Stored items
━━━━━━━━━━
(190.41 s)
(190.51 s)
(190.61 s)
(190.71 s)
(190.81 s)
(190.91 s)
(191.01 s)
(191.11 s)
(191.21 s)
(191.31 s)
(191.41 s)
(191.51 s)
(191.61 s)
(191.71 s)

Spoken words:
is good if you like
━━━━━━━━━━
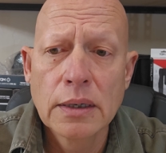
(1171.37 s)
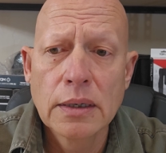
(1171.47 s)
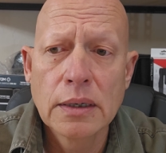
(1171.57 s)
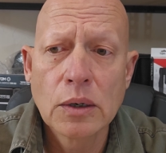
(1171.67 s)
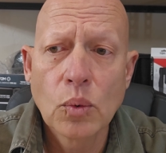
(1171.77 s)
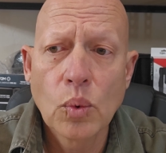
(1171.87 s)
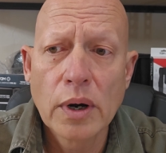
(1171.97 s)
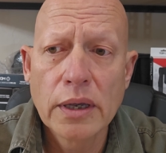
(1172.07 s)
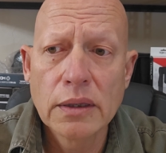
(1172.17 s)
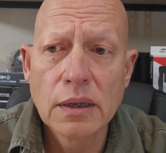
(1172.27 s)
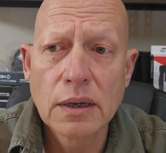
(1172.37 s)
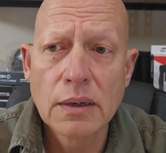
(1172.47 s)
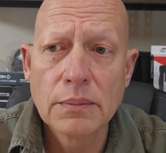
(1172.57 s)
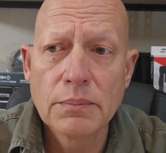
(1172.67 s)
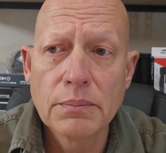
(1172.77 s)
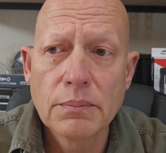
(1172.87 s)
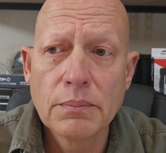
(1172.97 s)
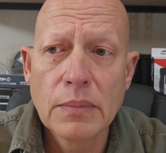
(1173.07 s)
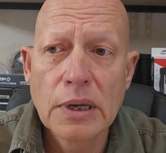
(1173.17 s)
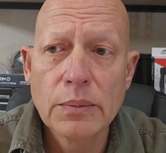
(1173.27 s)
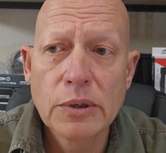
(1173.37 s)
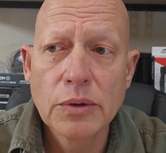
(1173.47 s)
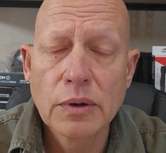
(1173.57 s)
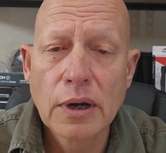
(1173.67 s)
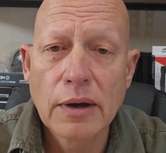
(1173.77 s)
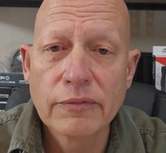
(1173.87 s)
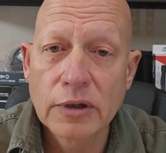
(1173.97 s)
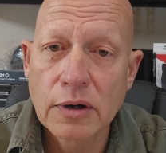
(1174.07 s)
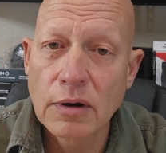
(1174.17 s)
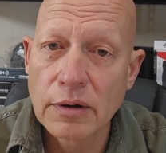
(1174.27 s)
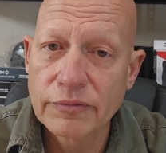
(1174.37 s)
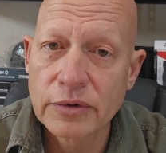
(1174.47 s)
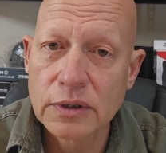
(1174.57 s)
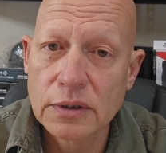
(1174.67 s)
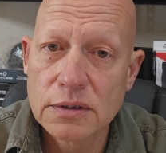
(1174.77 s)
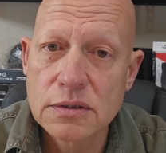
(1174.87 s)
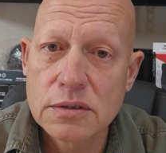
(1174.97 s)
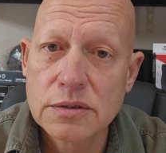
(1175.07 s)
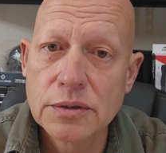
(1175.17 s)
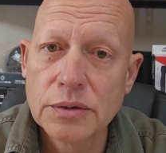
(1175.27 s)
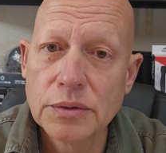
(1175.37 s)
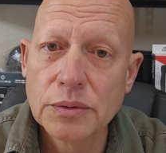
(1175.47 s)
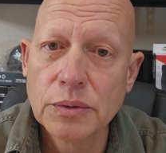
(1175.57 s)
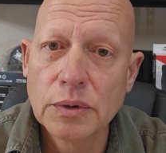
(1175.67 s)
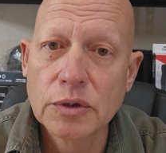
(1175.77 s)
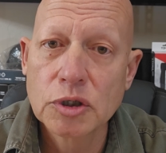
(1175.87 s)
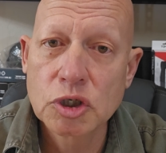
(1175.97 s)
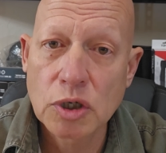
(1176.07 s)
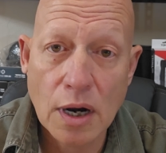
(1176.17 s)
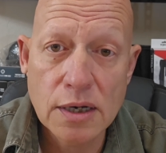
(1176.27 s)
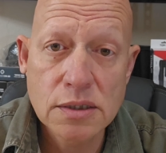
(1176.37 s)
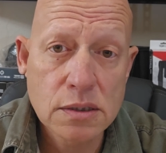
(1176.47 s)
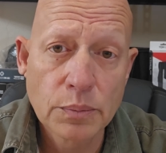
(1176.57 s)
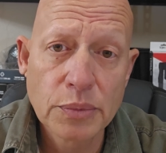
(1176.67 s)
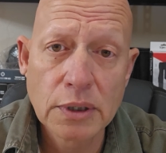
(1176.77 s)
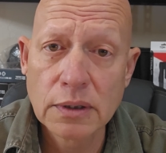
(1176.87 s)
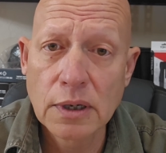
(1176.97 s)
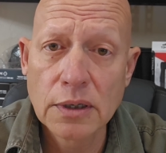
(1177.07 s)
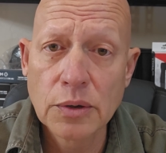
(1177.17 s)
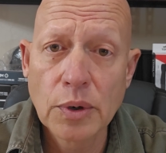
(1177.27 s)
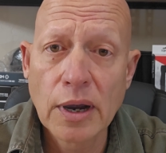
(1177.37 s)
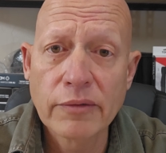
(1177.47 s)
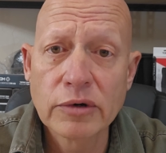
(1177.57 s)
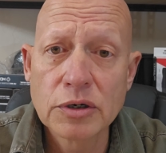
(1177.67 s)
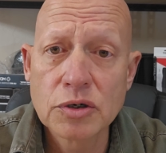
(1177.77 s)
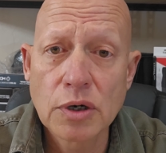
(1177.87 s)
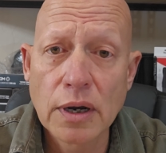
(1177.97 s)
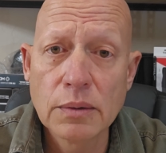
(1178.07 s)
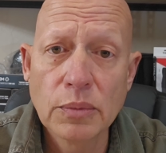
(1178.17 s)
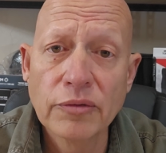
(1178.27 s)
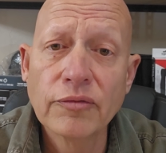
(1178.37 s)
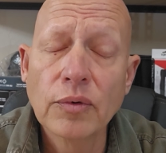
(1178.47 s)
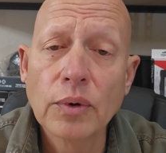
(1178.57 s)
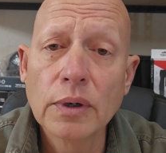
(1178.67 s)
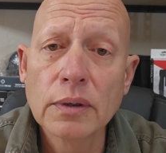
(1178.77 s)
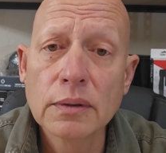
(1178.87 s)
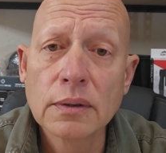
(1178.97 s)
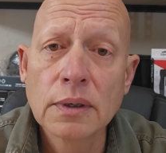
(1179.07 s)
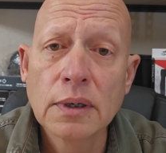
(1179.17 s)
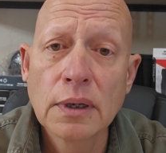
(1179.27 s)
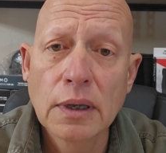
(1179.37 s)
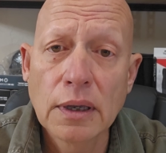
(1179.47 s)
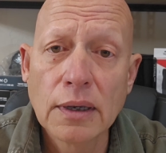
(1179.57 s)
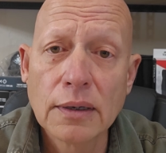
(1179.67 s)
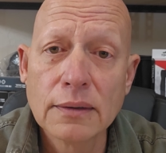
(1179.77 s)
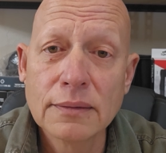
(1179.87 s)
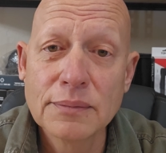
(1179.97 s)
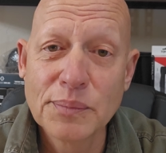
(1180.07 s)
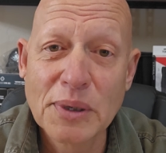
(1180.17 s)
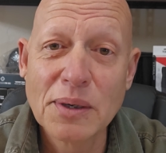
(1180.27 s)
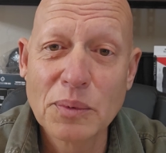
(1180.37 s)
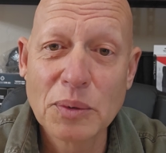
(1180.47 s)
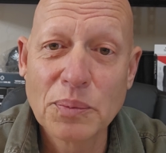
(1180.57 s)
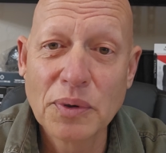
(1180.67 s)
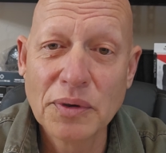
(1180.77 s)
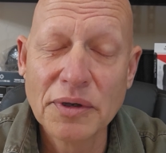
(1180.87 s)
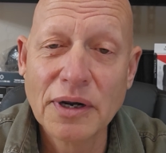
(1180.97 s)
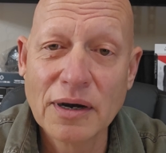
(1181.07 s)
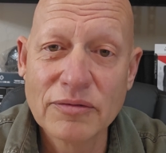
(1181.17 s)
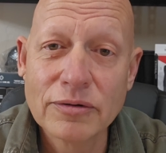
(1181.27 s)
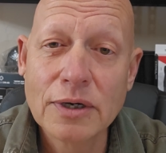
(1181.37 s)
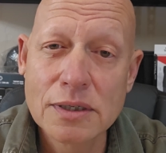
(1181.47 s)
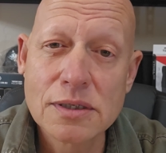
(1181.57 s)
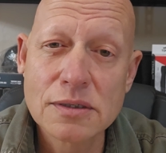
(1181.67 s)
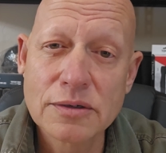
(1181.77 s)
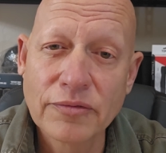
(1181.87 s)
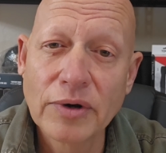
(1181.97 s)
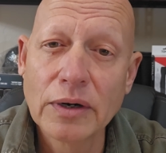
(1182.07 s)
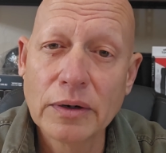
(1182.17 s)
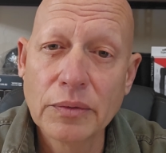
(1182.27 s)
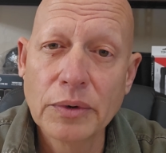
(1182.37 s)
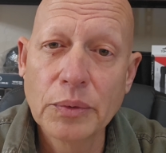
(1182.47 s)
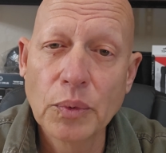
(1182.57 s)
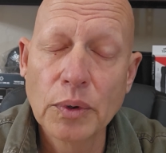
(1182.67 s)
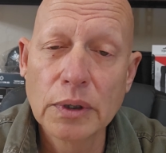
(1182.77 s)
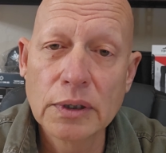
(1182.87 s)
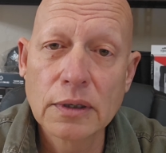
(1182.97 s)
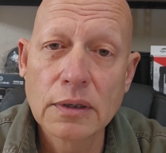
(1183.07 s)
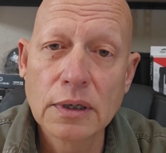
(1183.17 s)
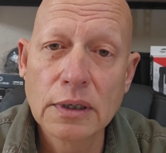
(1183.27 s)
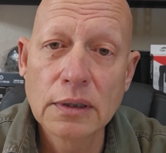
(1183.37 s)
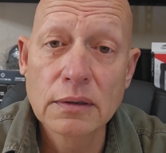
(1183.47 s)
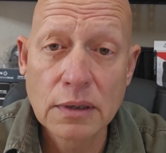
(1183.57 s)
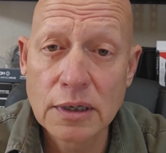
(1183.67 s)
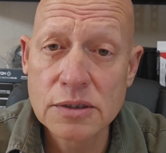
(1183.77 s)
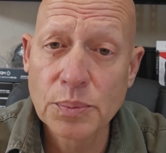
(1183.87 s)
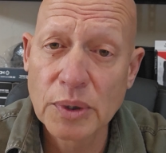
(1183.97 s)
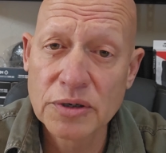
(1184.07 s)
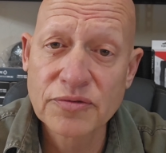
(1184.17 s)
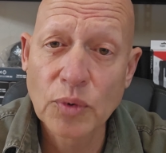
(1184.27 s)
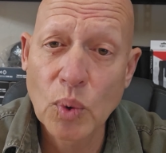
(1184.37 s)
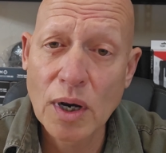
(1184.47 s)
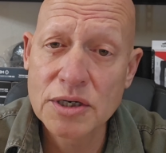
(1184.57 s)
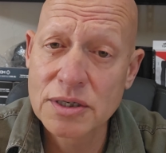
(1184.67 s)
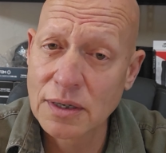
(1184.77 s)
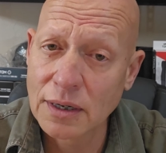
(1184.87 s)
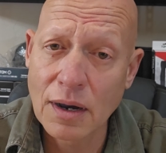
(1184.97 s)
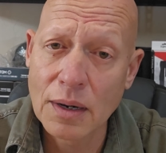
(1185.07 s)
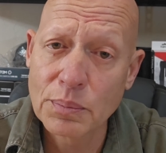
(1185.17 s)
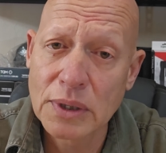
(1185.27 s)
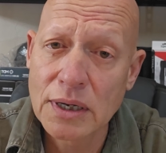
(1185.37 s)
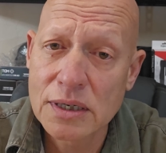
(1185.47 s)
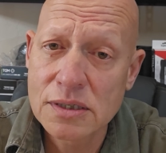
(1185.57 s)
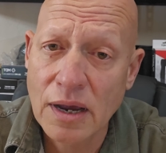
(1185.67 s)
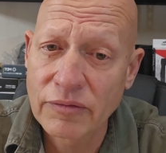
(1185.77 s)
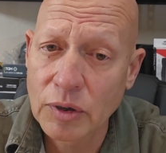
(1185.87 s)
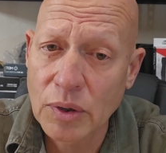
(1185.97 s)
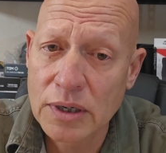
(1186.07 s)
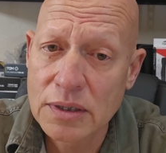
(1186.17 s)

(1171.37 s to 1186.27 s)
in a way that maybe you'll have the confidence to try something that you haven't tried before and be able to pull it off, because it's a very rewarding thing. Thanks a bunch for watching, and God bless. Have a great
━━━━━━━━━━
■ WHAT TO WORK ON ■
Lines wanted from the entries above: the one with "(1178.27 s)", the one with "(1185.17 s)", and all lines between. Please copy them exactly, without the pictures and without anything else.

■ WRITTEN SOLUTION ■
(1178.27 s)
(1178.37 s)
(1178.47 s)
(1178.57 s)
(1178.67 s)
(1178.77 s)
(1178.87 s)
(1178.97 s)
(1179.07 s)
(1179.17 s)
(1179.27 s)
(1179.37 s)
(1179.47 s)
(1179.57 s)
(1179.67 s)
(1179.77 s)
(1179.87 s)
(1179.97 s)
(1180.07 s)
(1180.17 s)
(1180.27 s)
(1180.37 s)
(1180.47 s)
(1180.57 s)
(1180.67 s)
(1180.77 s)
(1180.87 s)
(1180.97 s)
(1181.07 s)
(1181.17 s)
(1181.27 s)
(1181.37 s)
(1181.47 s)
(1181.57 s)
(1181.67 s)
(1181.77 s)
(1181.87 s)
(1181.97 s)
(1182.07 s)
(1182.17 s)
(1182.27 s)
(1182.37 s)
(1182.47 s)
(1182.57 s)
(1182.67 s)
(1182.77 s)
(1182.87 s)
(1182.97 s)
(1183.07 s)
(1183.17 s)
(1183.27 s)
(1183.37 s)
(1183.47 s)
(1183.57 s)
(1183.67 s)
(1183.77 s)
(1183.87 s)
(1183.97 s)
(1184.07 s)
(1184.17 s)
(1184.27 s)
(1184.37 s)
(1184.47 s)
(1184.57 s)
(1184.67 s)
(1184.77 s)
(1184.87 s)
(1184.97 s)
(1185.07 s)
(1185.17 s)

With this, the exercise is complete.